The words choked in her throat. Please don’t.





Chapter Forty-Three





“I’ll be in the cafeteria,” Josie whispered to Carrieann as they passed one another in the corridor. It was just before the lunch rush and Josie’s stomach growled loudly, clenching at the scent of food. She hoped to God her five dollars would be enough to sustain her.

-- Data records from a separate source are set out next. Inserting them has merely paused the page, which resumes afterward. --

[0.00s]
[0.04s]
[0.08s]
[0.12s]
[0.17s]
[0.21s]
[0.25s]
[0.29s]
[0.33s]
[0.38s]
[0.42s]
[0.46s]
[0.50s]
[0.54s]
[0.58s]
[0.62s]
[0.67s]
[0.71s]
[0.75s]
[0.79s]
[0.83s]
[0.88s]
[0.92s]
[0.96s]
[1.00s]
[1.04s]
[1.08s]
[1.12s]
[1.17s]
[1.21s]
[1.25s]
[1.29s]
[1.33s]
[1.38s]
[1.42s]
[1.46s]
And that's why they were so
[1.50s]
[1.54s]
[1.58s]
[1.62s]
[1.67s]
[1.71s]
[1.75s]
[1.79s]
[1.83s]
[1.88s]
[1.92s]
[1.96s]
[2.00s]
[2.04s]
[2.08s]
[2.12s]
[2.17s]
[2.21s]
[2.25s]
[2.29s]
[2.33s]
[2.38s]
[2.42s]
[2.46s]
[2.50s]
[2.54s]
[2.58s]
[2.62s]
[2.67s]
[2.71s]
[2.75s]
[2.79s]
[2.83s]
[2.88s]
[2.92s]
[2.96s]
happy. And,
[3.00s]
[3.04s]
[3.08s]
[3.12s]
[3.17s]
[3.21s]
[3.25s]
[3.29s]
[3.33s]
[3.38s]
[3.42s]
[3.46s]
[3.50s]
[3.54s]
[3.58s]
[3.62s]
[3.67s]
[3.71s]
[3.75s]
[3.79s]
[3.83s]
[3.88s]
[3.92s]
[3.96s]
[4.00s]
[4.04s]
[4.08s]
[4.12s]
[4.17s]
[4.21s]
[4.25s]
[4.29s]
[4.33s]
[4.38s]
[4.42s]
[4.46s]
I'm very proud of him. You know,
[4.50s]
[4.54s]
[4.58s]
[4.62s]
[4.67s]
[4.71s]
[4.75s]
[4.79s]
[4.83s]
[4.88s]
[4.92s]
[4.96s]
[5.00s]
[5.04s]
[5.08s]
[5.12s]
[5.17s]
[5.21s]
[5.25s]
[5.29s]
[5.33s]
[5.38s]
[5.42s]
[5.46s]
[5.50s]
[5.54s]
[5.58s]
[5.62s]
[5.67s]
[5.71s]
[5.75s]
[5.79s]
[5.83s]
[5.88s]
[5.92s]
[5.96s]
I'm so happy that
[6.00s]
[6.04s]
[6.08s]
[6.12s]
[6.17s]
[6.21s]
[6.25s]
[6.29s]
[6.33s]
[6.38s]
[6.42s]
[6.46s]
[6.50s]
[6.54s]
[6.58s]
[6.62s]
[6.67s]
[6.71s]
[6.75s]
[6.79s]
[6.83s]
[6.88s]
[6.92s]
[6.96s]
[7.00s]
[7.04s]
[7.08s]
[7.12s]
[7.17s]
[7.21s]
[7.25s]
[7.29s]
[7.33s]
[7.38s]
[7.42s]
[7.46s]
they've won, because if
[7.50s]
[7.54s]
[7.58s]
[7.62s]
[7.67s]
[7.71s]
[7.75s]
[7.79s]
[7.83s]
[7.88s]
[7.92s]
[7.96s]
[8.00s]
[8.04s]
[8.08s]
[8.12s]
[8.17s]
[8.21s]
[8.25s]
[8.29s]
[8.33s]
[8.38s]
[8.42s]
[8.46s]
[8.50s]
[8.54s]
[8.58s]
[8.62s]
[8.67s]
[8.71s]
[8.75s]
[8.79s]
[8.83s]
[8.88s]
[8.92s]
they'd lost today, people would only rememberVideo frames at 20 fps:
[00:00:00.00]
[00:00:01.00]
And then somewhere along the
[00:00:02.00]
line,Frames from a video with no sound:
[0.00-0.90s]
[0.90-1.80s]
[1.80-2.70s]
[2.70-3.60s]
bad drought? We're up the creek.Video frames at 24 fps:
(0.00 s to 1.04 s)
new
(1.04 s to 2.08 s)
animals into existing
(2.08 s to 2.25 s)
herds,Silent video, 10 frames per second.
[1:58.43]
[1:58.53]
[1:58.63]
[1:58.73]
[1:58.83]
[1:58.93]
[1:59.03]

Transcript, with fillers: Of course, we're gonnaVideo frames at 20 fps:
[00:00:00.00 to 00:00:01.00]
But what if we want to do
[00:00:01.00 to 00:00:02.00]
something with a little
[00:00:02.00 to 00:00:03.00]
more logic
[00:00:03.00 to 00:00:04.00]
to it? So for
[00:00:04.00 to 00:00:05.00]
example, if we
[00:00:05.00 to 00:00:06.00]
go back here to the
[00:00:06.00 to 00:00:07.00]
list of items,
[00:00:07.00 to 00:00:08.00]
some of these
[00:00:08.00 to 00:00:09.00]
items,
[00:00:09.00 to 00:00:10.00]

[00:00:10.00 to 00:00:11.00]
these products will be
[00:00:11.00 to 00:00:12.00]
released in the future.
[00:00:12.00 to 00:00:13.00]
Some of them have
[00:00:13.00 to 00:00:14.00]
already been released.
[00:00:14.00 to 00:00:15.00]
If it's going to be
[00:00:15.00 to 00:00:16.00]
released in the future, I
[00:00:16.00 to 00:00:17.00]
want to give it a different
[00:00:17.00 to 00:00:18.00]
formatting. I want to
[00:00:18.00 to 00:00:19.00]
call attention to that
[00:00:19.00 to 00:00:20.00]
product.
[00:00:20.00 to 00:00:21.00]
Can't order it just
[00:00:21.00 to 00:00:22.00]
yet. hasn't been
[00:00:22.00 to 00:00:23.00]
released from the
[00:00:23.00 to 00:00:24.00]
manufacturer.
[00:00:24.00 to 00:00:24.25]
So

The cafeteria was starting to fill up with men and women in scrubs and weary-looking family members crowding in and out, so Josie took a table near the back of the large room, her vantage point allowing her to pan the entire place as she ate her plate of fries. No one could sneak up on her. It was also near an outlet where she could charge her phone. Several feet away, a television played the morning news from WYEP. The sound was on but she was too far away to hear it, so she followed the headlines that trawled across the bottom of the screen.

HEROIN OVERDOSES HIT NEW HIGH IN ALCOTT COUNTY



* * *



CORONER CALLED TO 3-VEHICLE CRASH IN BOWERSVILLE



* * *



ROAD GIVES WAY IN COLUMBIA COUNTY



Josie wiped her greasy, salt-tipped fingers and picked up her phone. It was at thirty-eight percent. She tried calling Lisette again but the call went to voicemail. She left another message as worry began to gnaw at her gut. She would have to get over to Rockview at her first opportunity, but it wouldn’t be today. She scrolled until she found Ginger’s number and hit call. Ginger picked up on the third ring.

“Did you get the email?” she asked, not bothering with pleasantries.

“Yes,” Josie said. “Thank you.”

“Do you have everything you need?”

Everything she needed. What did she need? What was she going to do with the Blackwell file? Sure, she knew now that Blackwell hadn’t staged her own abduction, but that didn’t change anything. Knowing that Blackwell was telling the truth didn’t bring Josie any closer to finding Isabelle Coleman. What she really needed was to find the Standing Man—and even then she might be no closer to finding Isabelle Coleman. But Ginger couldn’t help her with that, so Josie simply said, “Yes, thank you.”